In the records below, the relevant part opens with the line containing "(0.00 s to 0.20 s)" and closes with the line containing "Word for word: far"; print that part exactly and only, without its pictures.

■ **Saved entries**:
※ ※ ※
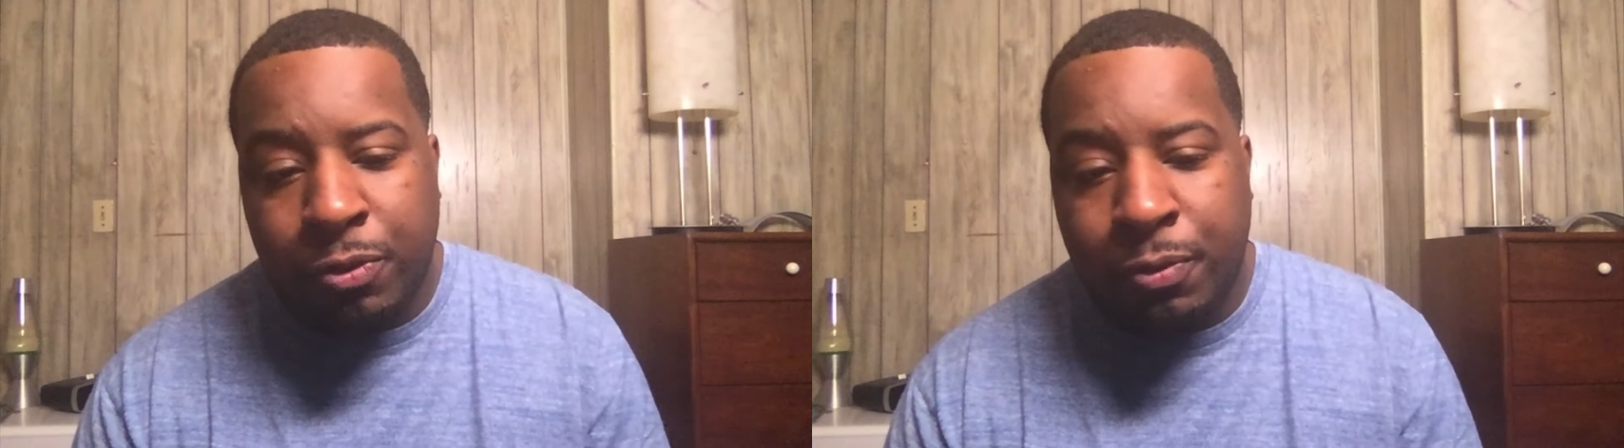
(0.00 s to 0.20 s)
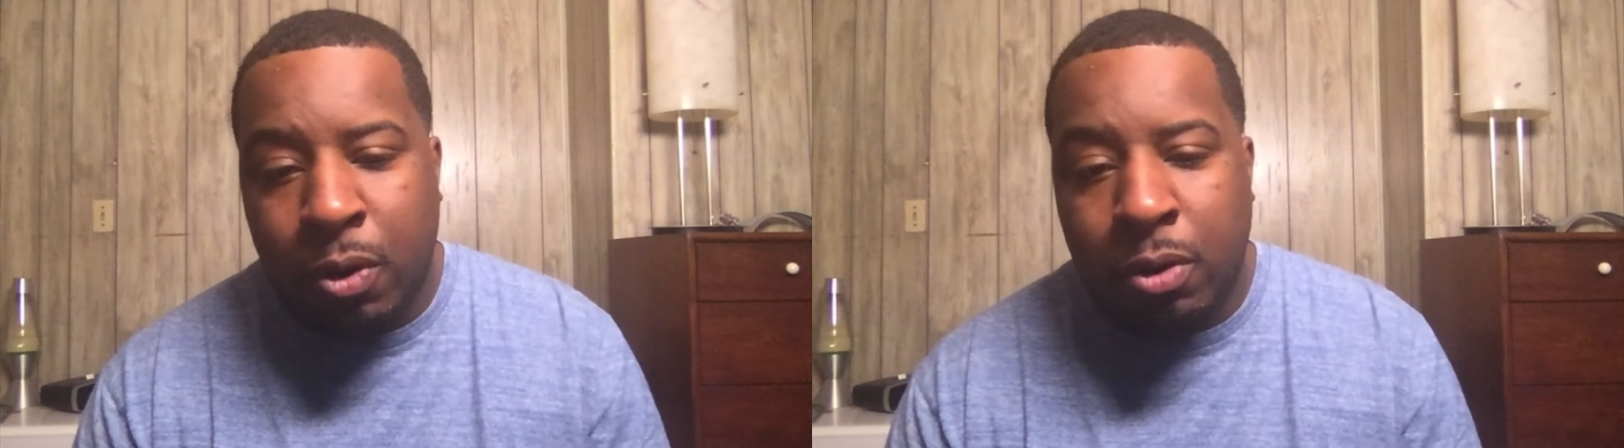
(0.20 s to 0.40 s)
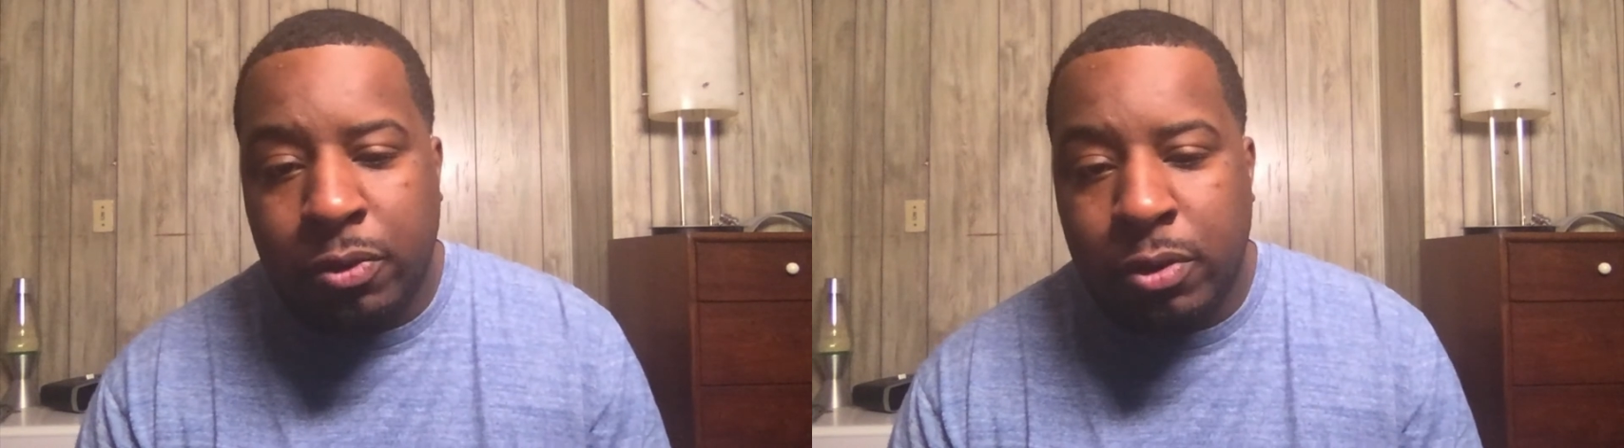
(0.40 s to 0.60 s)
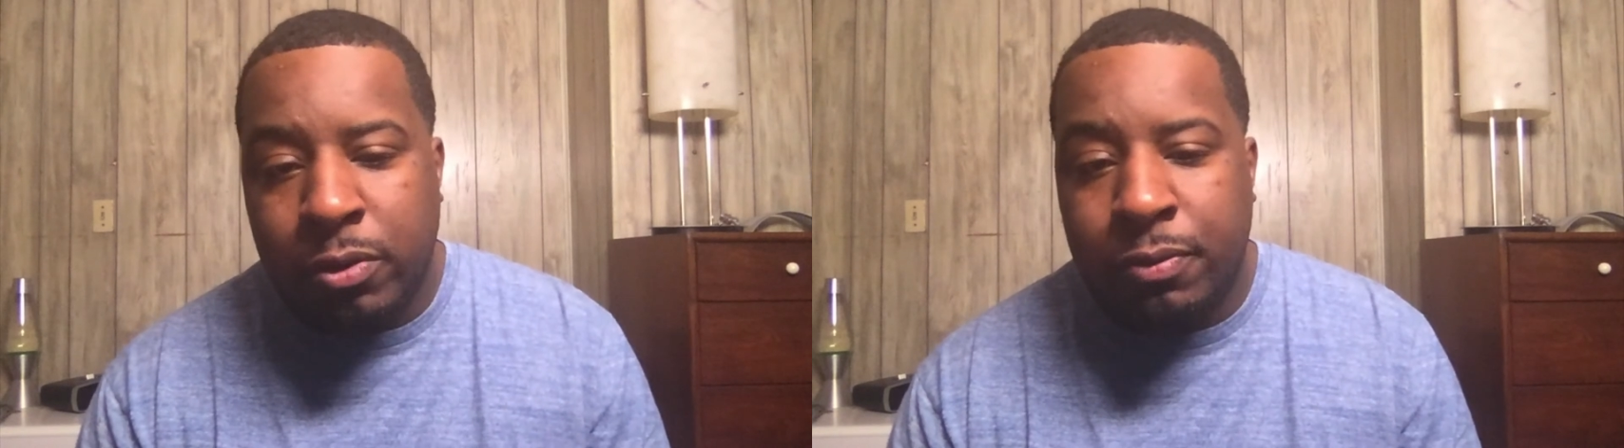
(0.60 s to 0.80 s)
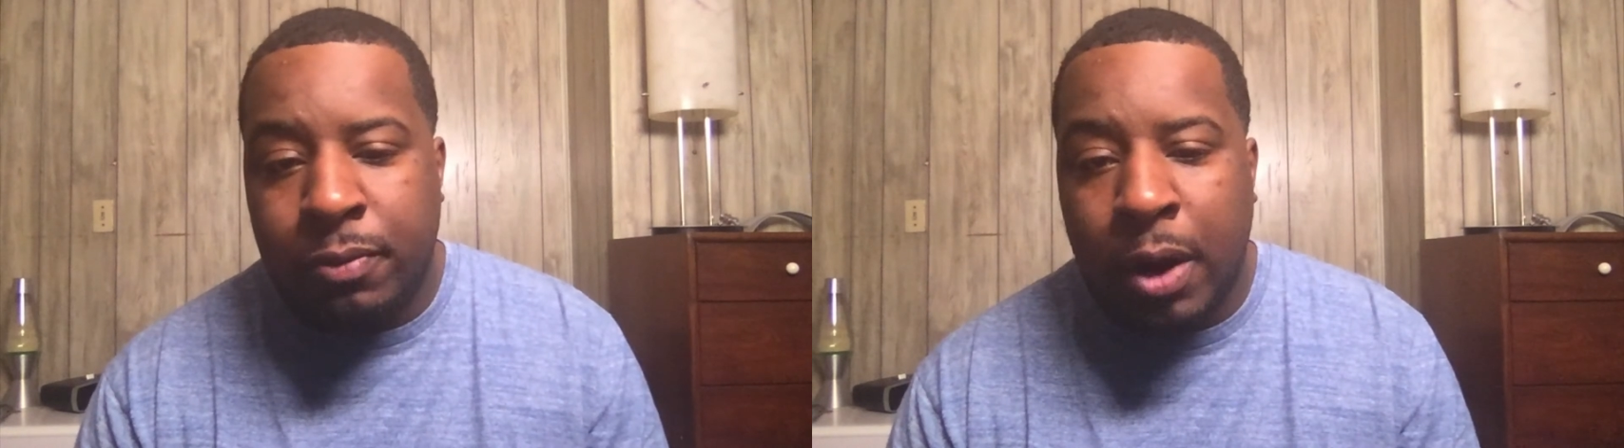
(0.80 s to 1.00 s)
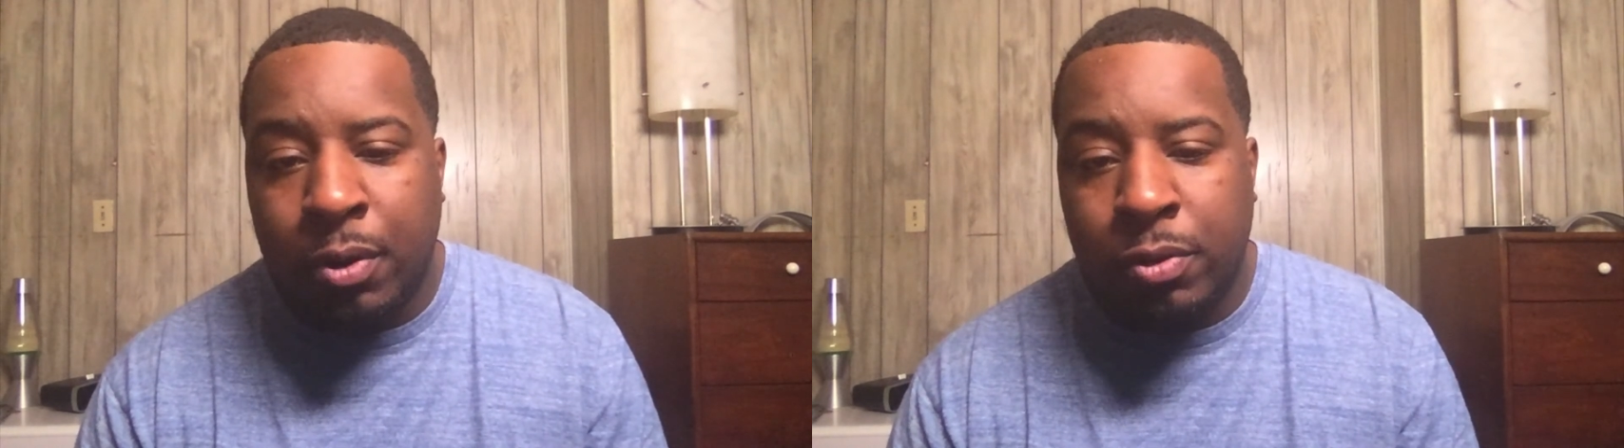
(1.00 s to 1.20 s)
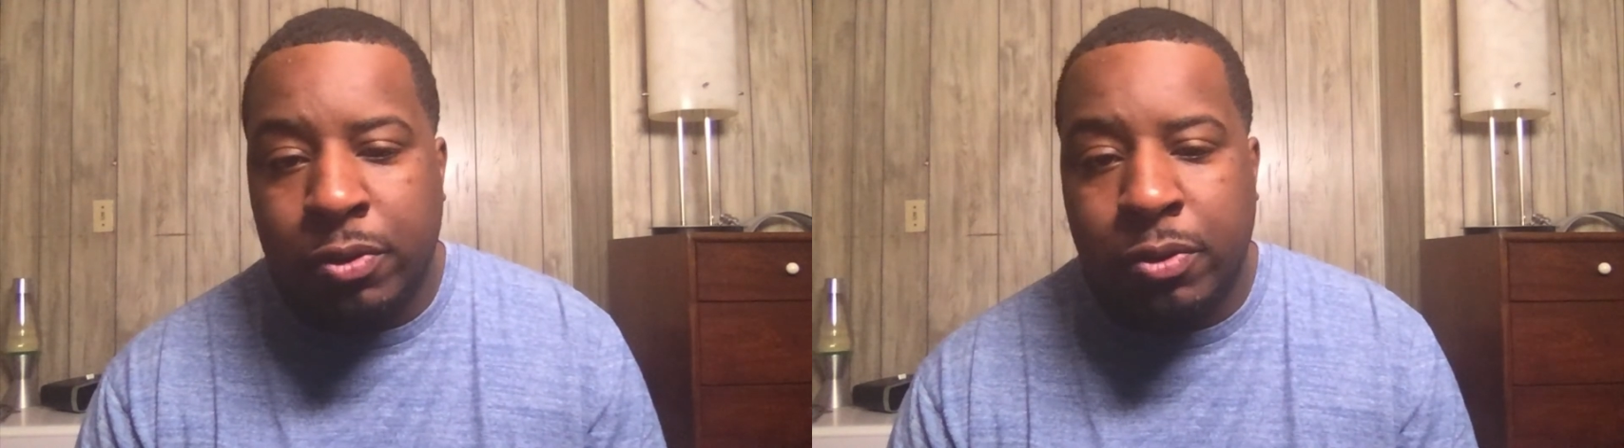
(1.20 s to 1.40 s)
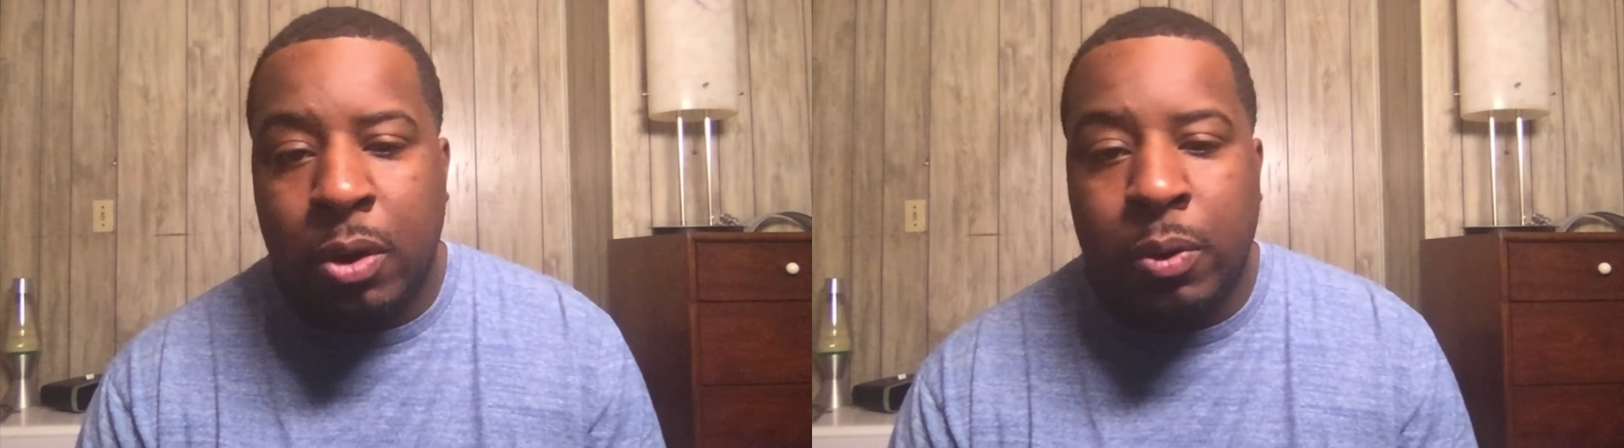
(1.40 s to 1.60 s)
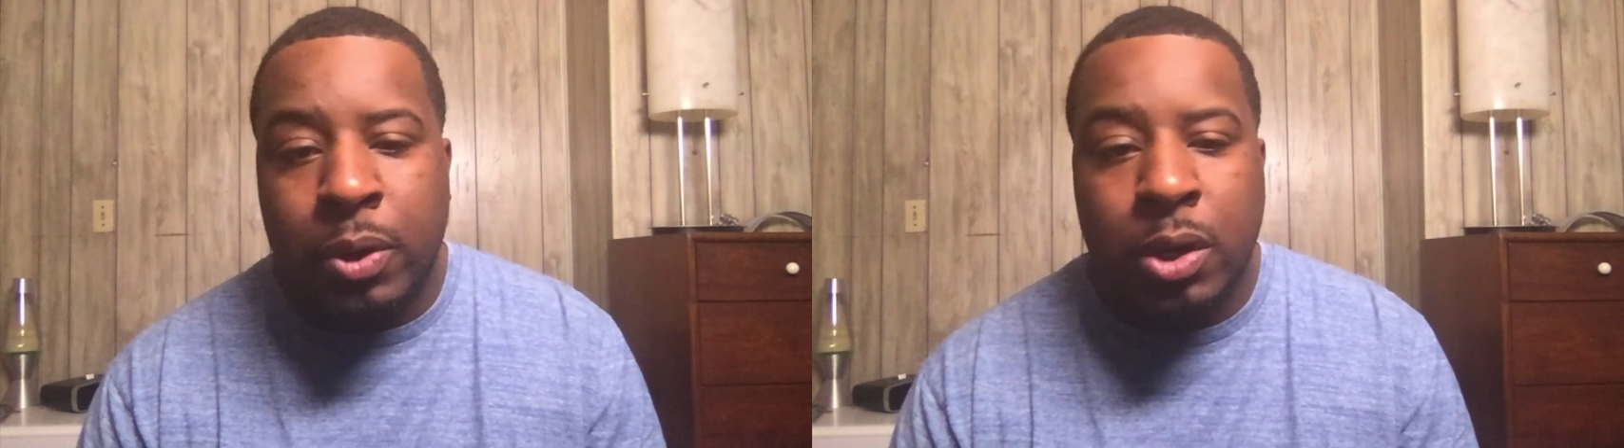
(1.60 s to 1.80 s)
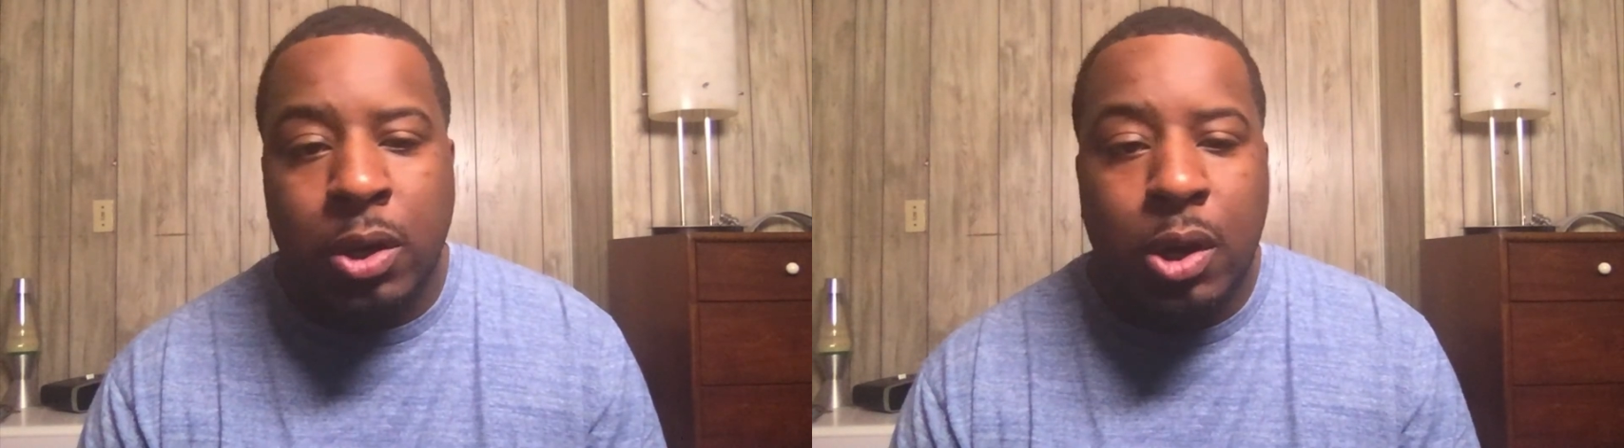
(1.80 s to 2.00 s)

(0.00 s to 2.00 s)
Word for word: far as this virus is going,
※ ※ ※
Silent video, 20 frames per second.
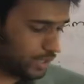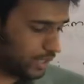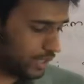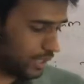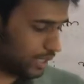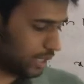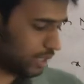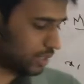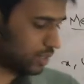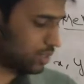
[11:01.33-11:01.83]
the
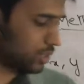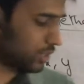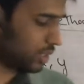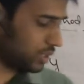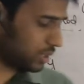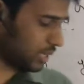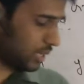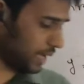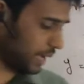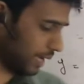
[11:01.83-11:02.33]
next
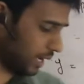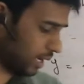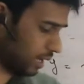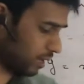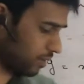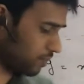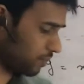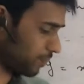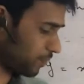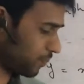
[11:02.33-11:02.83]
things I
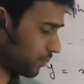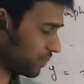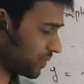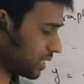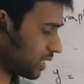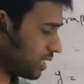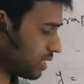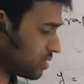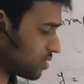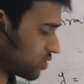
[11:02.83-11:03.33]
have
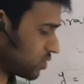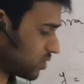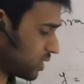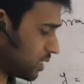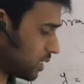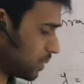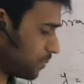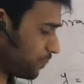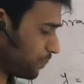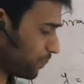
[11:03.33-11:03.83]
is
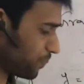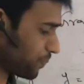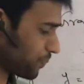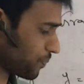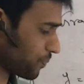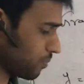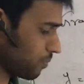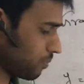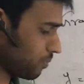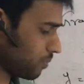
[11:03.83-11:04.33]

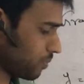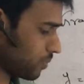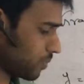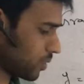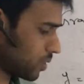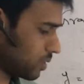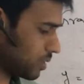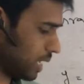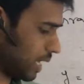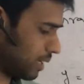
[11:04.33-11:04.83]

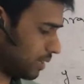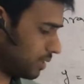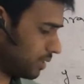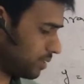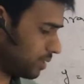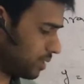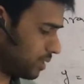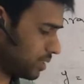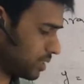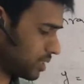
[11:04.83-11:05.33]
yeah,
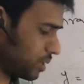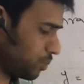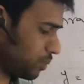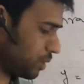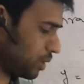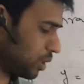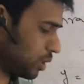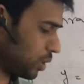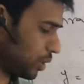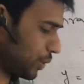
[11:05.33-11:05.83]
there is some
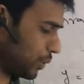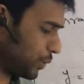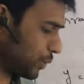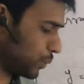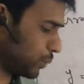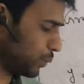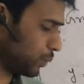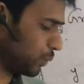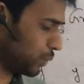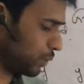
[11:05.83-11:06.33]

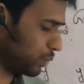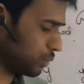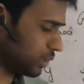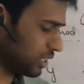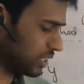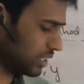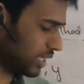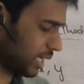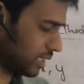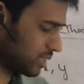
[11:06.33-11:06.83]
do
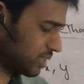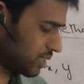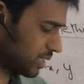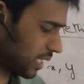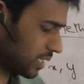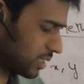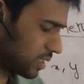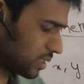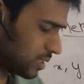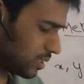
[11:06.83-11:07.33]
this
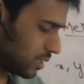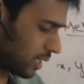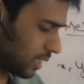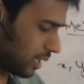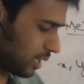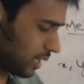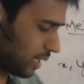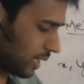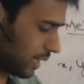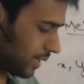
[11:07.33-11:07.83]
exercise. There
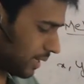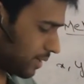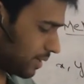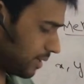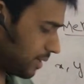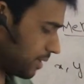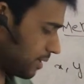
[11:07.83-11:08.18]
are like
※ ※ ※
■ **SOLUTION TO THE EXERCISE**:
(0.00 s to 0.20 s)
(0.20 s to 0.40 s)
(0.40 s to 0.60 s)
(0.60 s to 0.80 s)
(0.80 s to 1.00 s)
(1.00 s to 1.20 s)
(1.20 s to 1.40 s)
(1.40 s to 1.60 s)
(1.60 s to 1.80 s)
(1.80 s to 2.00 s)

(0.00 s to 2.00 s)
Word for word: far as this virus is going,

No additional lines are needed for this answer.